For the next week, Foggy really thought things were getting better. Matt had allowed a small stack of books to pile neatly on the desk while he and Foggy pulled all-nighter after all-nighter, studying like madmen for the last test on the last week. The morning of, Foggy went for an early morning coffee run. He passed by the message board on his way back to the room just in case their torts professor had put up their grades. His breath caught when he saw the paper copy of the grades list pinned neatly to the board. Summoning all his courage he moved forward to read it. He wasn’t surprised to read Matt’s name second on the list, of course - _Matthew Murdock, 98%, A+_ \- but it came as a shock when he scanned down only a few more names before find his own. _Franklin Nelson, 94%, A+_. He stared. His jaw dropped. And then he whooped and jumped, spilling a little hot coffee on his wrist. He yelped, but he didn’t really care.

 

Foggy ran back to their room, trying to keep his coffee-filled hands steady, and to be fair there wasn’t too much spilled by the time he pushed the door open. With both hands full, he had to awkwardly twist the knob, pleased that he’d left it unlocked. He bumped the door open with his hip, holding his hands out in front of him - and tripped over a book.

“Ow,” he yelped as his knee hit the floor painfully. The coffee in his right hand spilled out over the floor as he braced for impact, sinking into the carpet.

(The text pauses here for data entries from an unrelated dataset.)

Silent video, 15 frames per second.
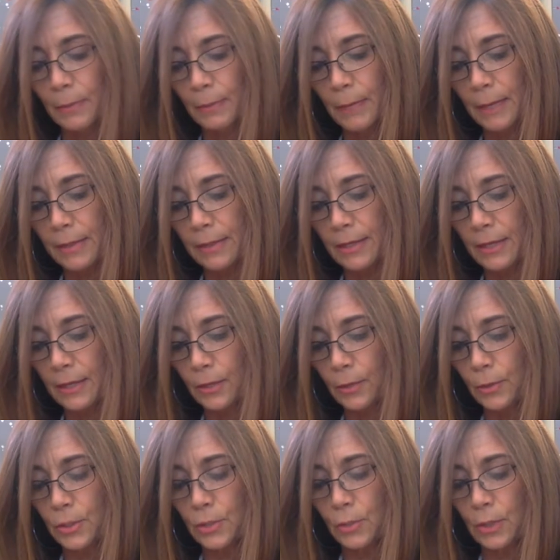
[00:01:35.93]
may think you a
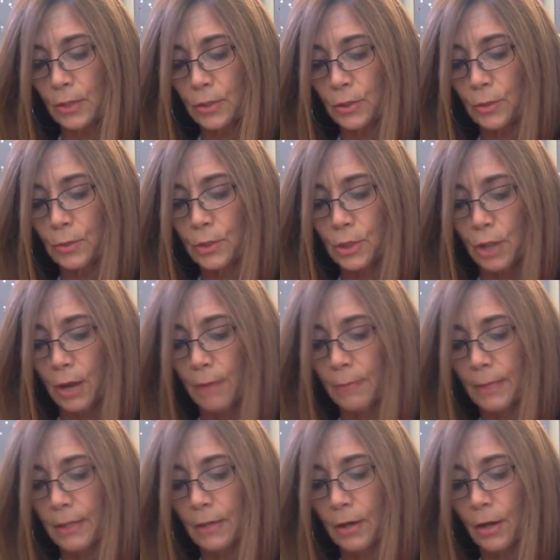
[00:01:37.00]
straight shooting chum
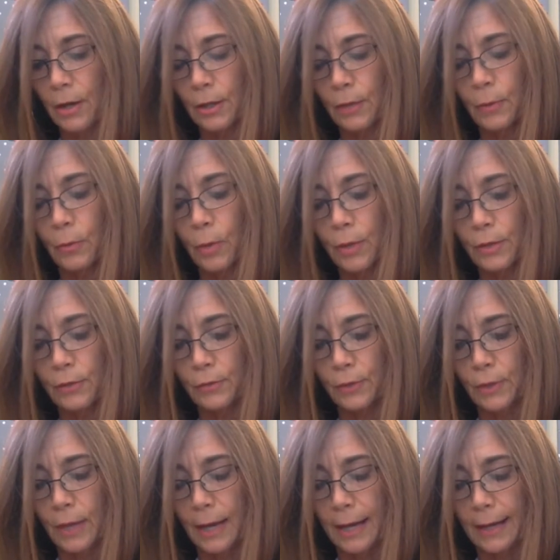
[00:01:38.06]
and call you a wonderful
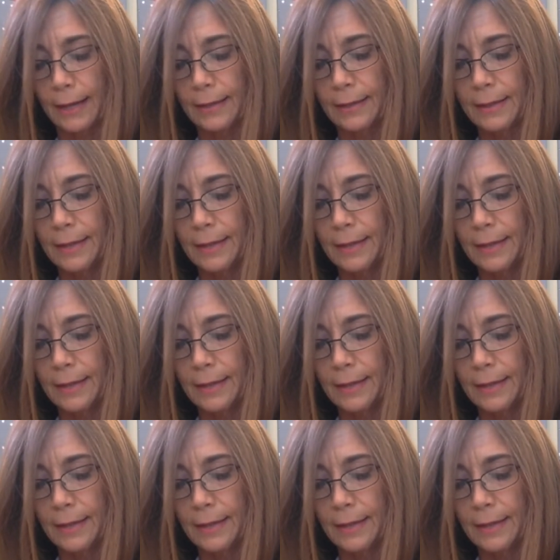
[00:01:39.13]
guy,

“Crap, Foggy, I’m sorry-” Matt said, voice croaky and full of sleep. His hair was a mess, the red mark on his cheek and arm letting Foggy know he’d fallen asleep at his desk. Some of the books had toppled off the neat pile, and one of them had happened to slide in front of the door. From the look on Matt’s face, you’d think it was a crime roughly equal to assassinating the president.

“Hey, no-” Foggy began, but Matt was already on his feet, rushing over.

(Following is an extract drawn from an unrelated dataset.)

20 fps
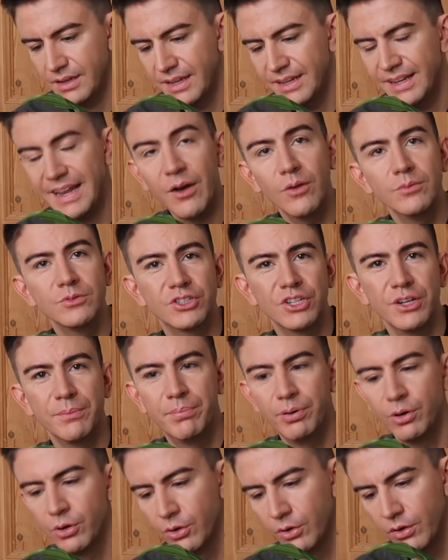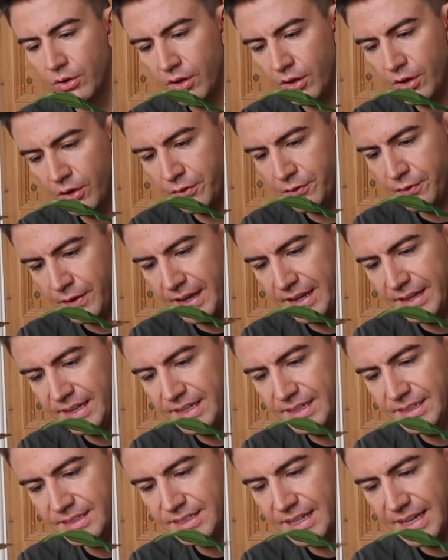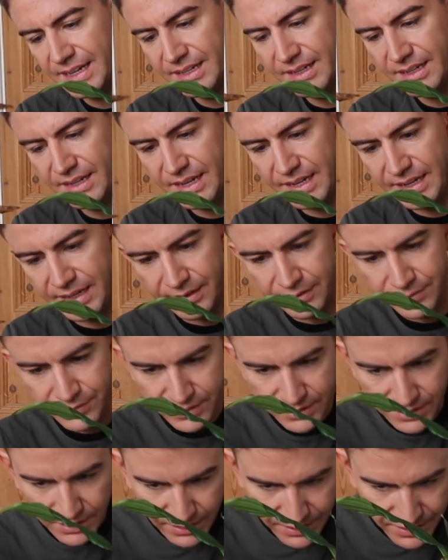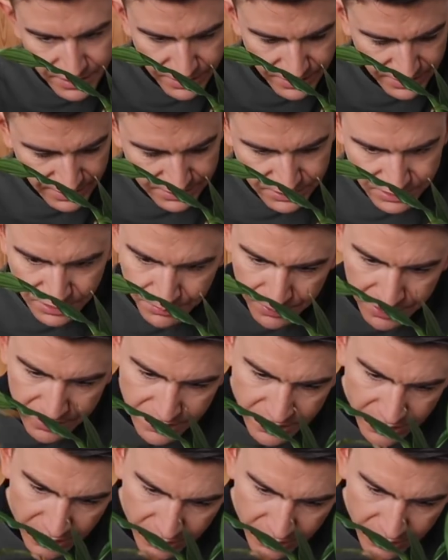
And now I'm just going to pull off any dead leaves. I think actually I might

“I didn’t mean to knock them down, Fog. Here-” he said quickly, reaching out a hand towards the vicinity of the wall. Foggy chuckled a little and grabbed it, standing up.

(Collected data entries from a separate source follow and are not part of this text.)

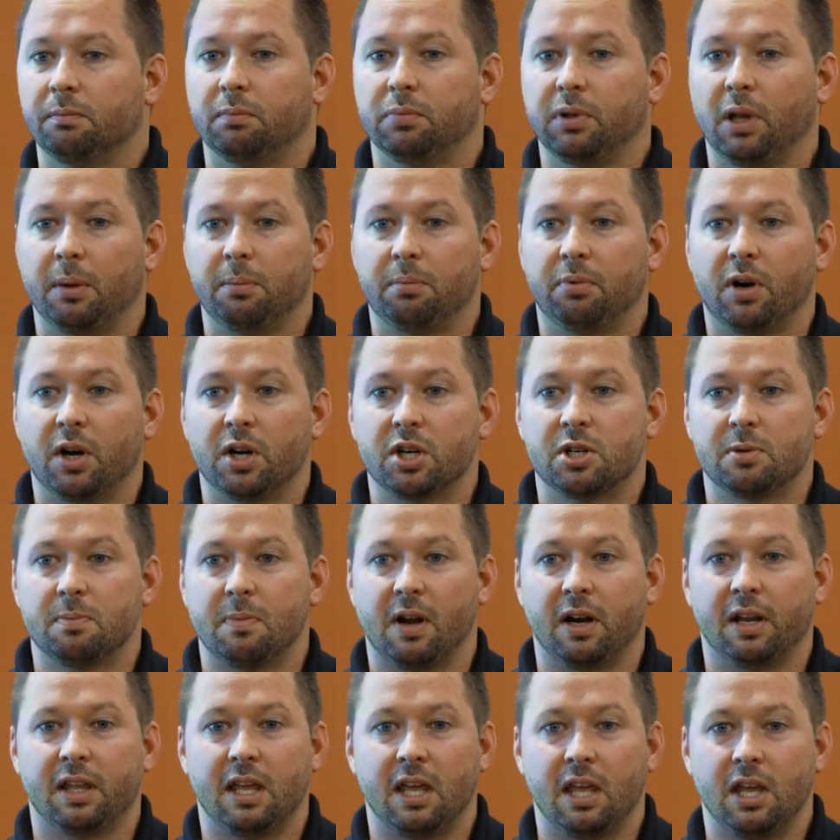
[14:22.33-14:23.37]
blood pressure
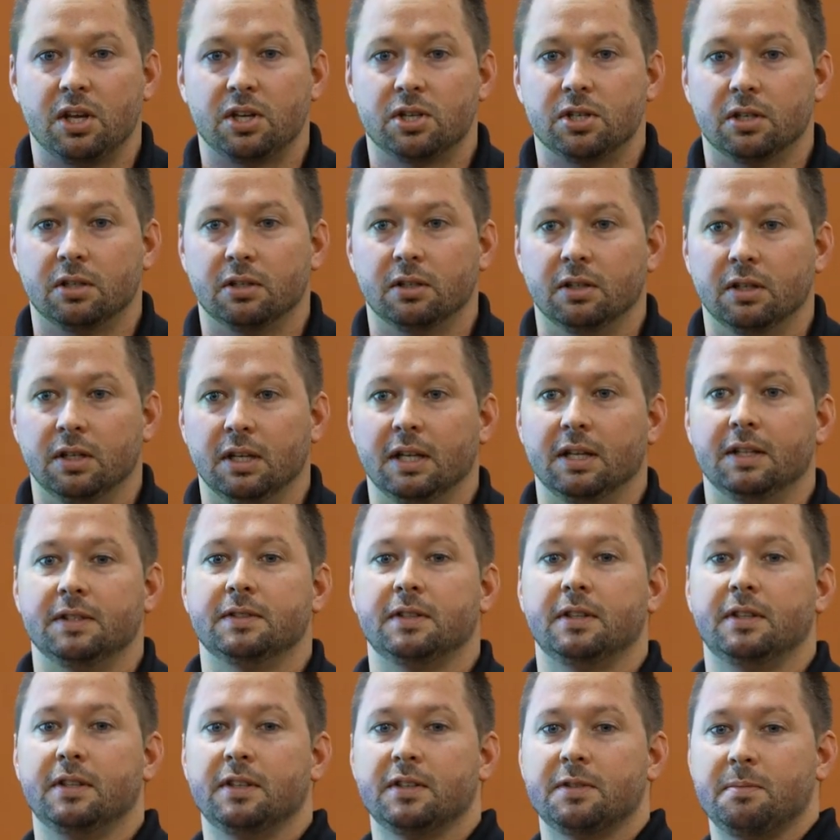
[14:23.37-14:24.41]
medication
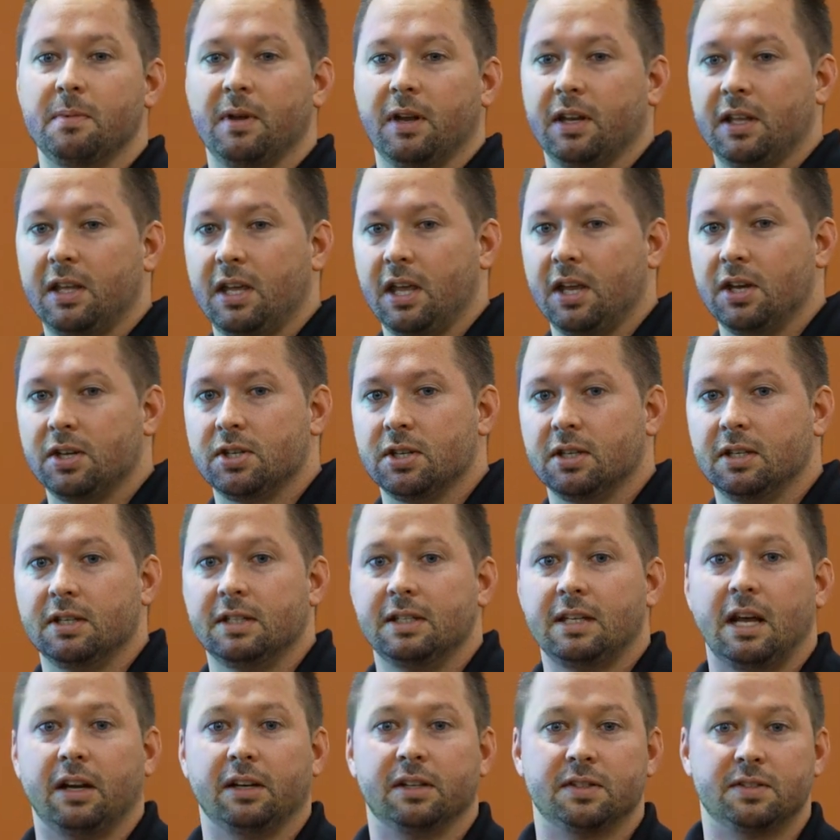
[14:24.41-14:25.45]
to this medication,
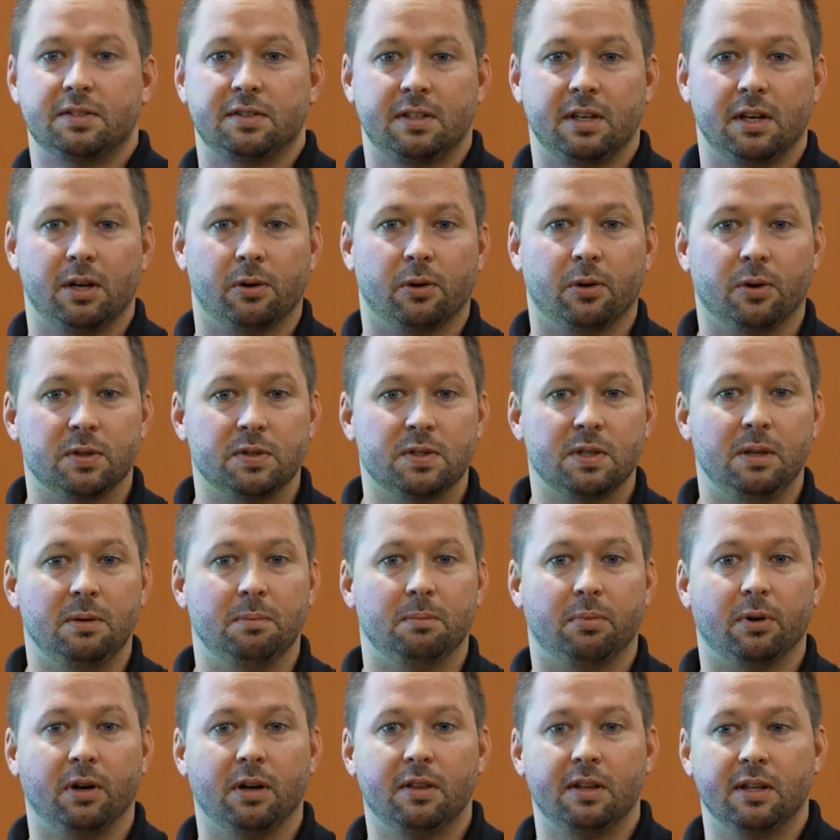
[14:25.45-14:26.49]
now to steroids
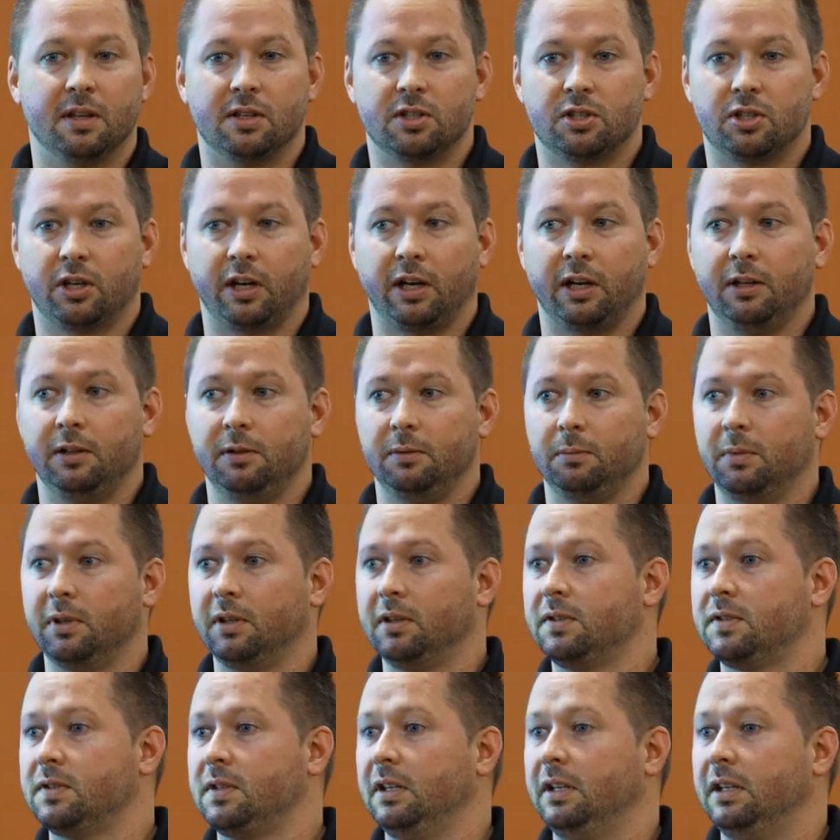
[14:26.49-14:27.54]
and breathing and
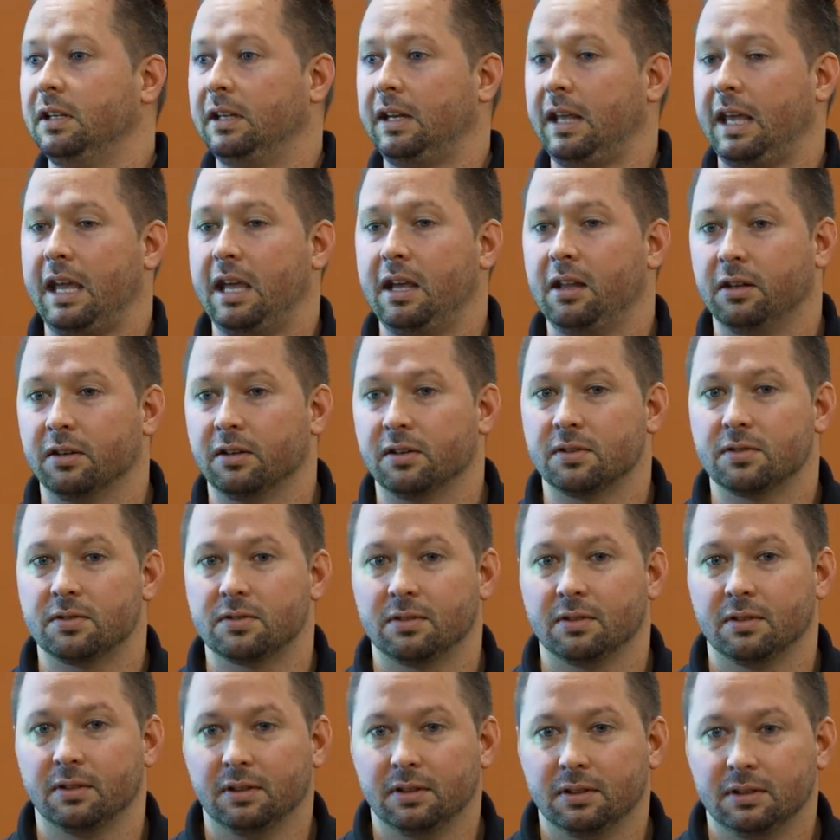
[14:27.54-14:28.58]
treatments and inhalers.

“It’s fine. I’m all in one piece, see?” Foggy said, rubbing his knee. “I mean, not see, but...if you could see, you would know that I’m…” He trailed off as Matt grabbed the book from the floor and fumbled his way back to the desk caneless, reaching out for the table leg, pulling himself up. It looked...desperate. Foggy sighed. “Matt…”

“I’ll put them all away,” Matt said, dropping into the chair so he could add the book to the pile. “You won’t even see them next time, I swear-”

“Matt, stop,” Foggy snapped. Matt went still, stiff, shoulders pulled taut. Foggy sighed. “Shit. I’m going to hug you now, okay?”

“Huh-” Matt began, but Foggy didn’t give him more of a chance to reply. He took the two steps to the desk and wrapped his arms around Matt from behind, his hands meeting over Matt’s chest. He dropped his chin to Matt’s head, a little harder than he intended. “What are you doing?” Matt asked quietly, nervously, and Foggy shook his head, chin rubbing against Matt’s hair.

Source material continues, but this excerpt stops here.